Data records
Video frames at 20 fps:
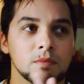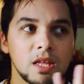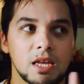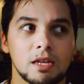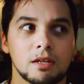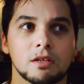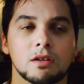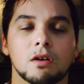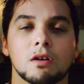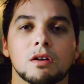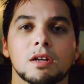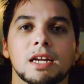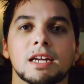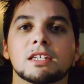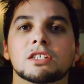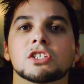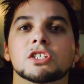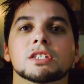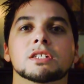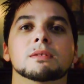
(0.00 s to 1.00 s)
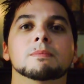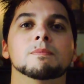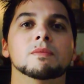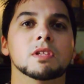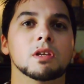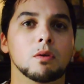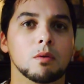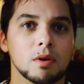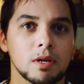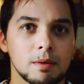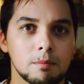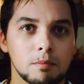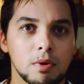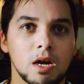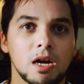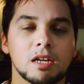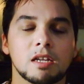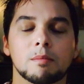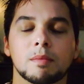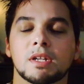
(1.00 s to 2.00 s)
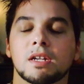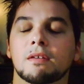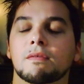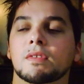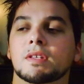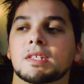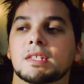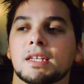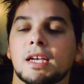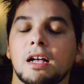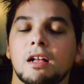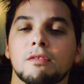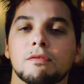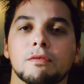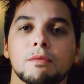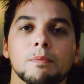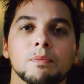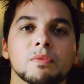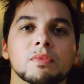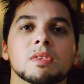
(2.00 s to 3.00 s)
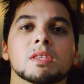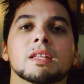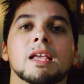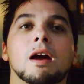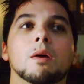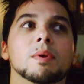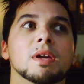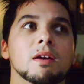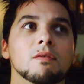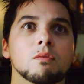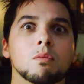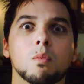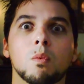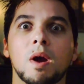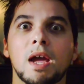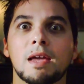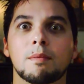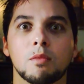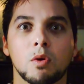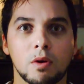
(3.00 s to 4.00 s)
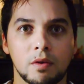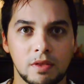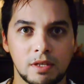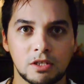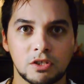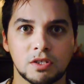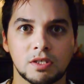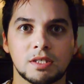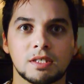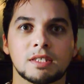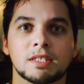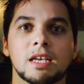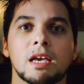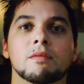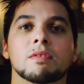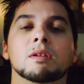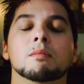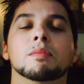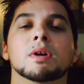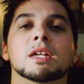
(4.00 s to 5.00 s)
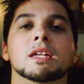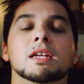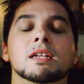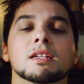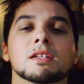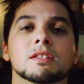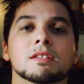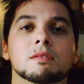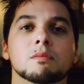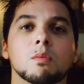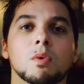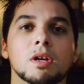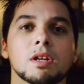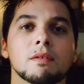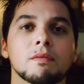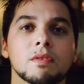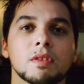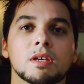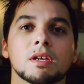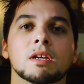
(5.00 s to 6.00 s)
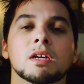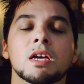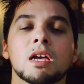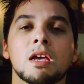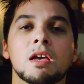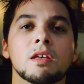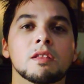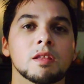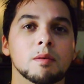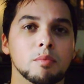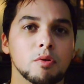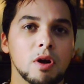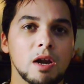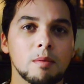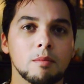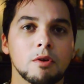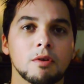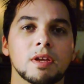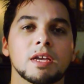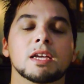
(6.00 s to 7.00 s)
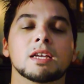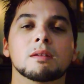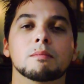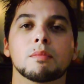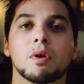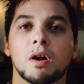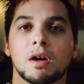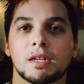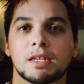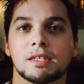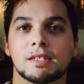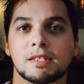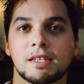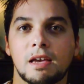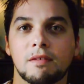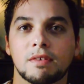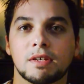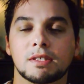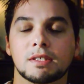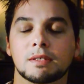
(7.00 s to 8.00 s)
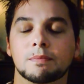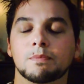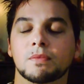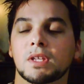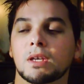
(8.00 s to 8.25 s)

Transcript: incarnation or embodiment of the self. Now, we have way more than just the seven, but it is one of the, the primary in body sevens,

§ WHAT YOU WILL DO: Quote exactly, and only, the lines from the one containing "(1.00 s to 2.00 s)" through the last line of the records above, both included; leave out any pictures.

§ YOUR SOLUTION:
(1.00 s to 2.00 s)
(2.00 s to 3.00 s)
(3.00 s to 4.00 s)
(4.00 s to 5.00 s)
(5.00 s to 6.00 s)
(6.00 s to 7.00 s)
(7.00 s to 8.00 s)
(8.00 s to 8.25 s)

Transcript: incarnation or embodiment of the self. Now, we have way more than just the seven, but it is one of the, the primary in body sevens,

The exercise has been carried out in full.